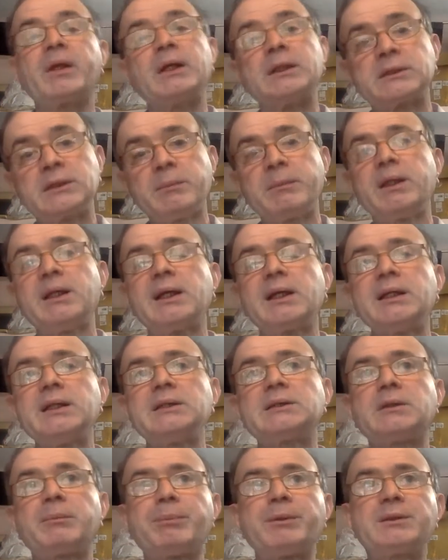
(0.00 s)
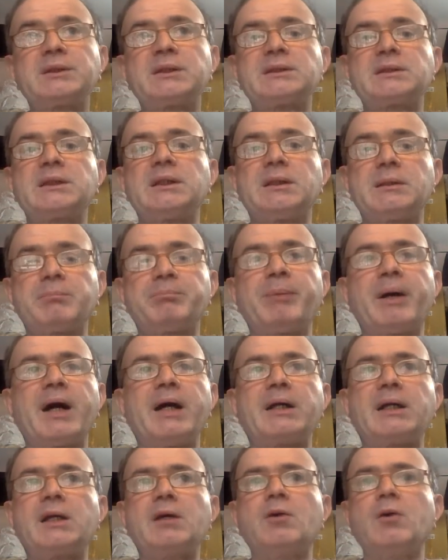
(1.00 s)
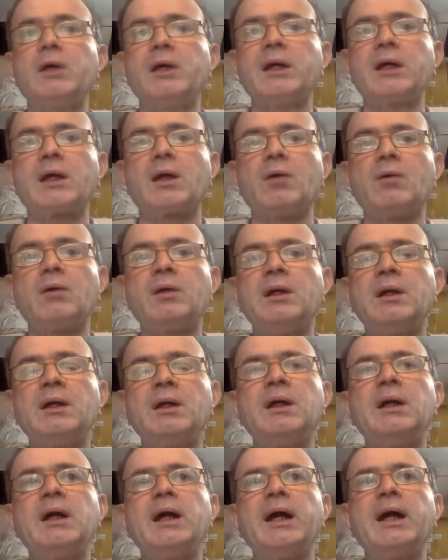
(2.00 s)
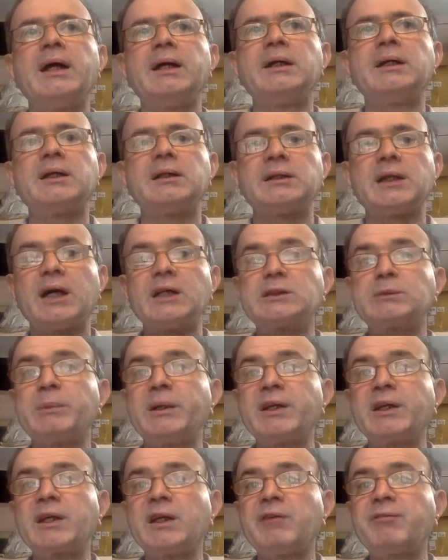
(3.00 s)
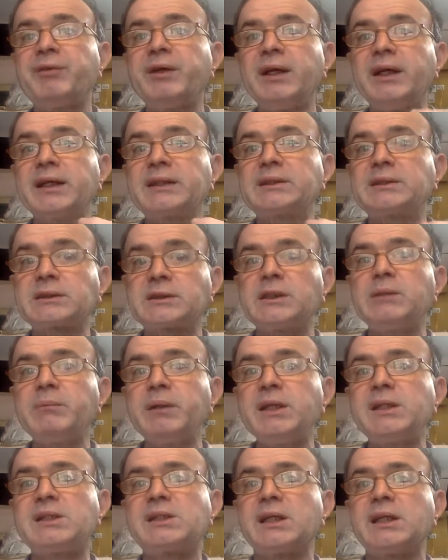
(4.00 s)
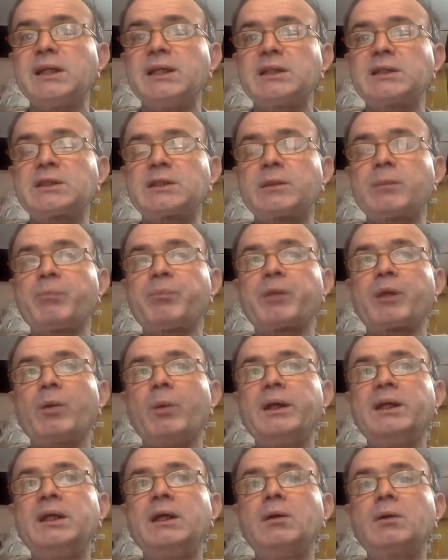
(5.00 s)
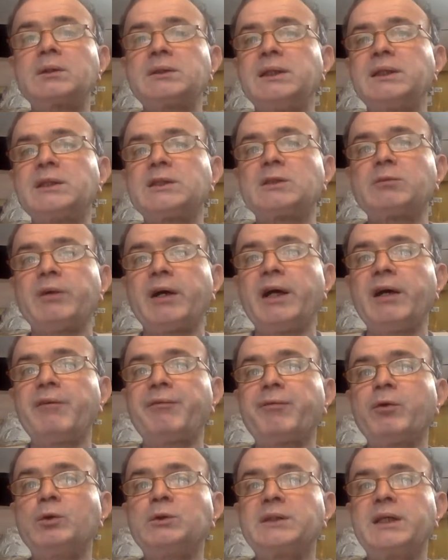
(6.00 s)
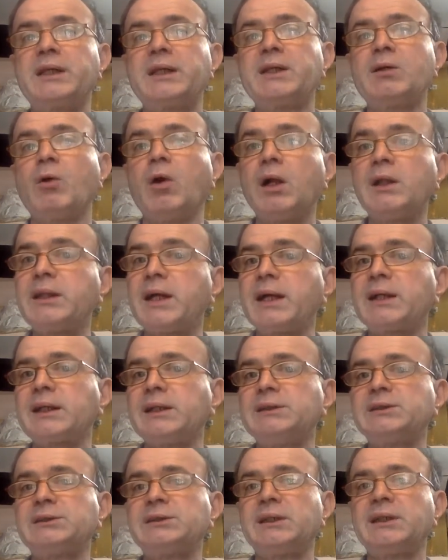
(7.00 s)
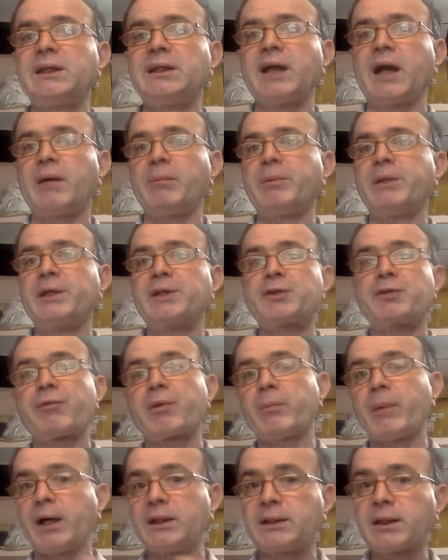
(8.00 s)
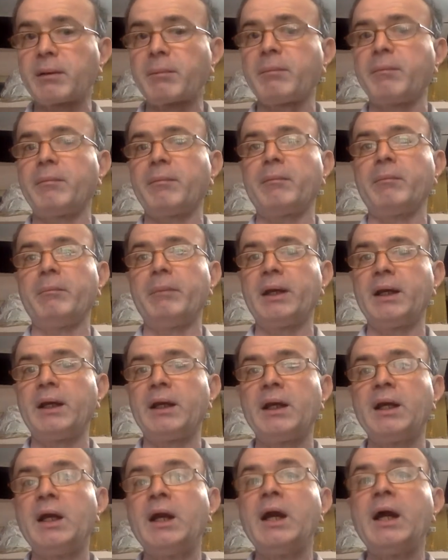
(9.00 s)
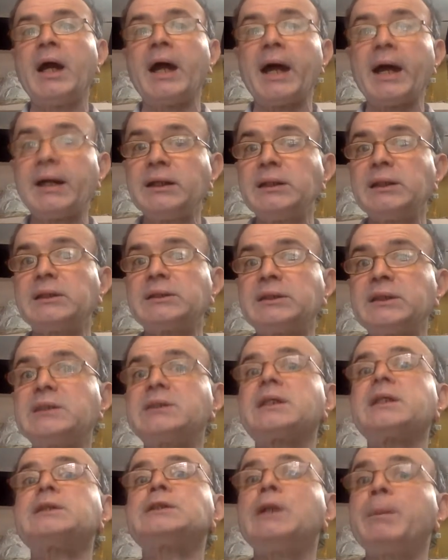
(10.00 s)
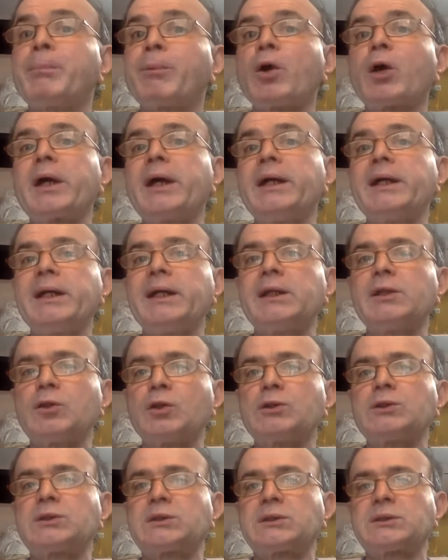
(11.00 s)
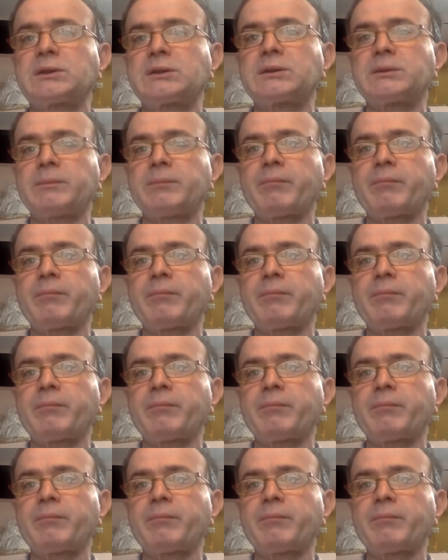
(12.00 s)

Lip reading: Similarly, suppose there's a party going around and the husband can feel extremely jealous when he looks at his wife who's getting all the attention and admiration from other men, and she's reciprocating those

◇ ◇ ◇ ◇ ◇ ◇ ◇

### Exercise objective
Retype the records above exactly, leaving every picture out of your copy.

### Solution for this task
(0.00 s)
(1.00 s)
(2.00 s)
(3.00 s)
(4.00 s)
(5.00 s)
(6.00 s)
(7.00 s)
(8.00 s)
(9.00 s)
(10.00 s)
(11.00 s)
(12.00 s)

Lip reading: Similarly, suppose there's a party going around and the husband can feel extremely jealous when he looks at his wife who's getting all the attention and admiration from other men, and she's reciprocating those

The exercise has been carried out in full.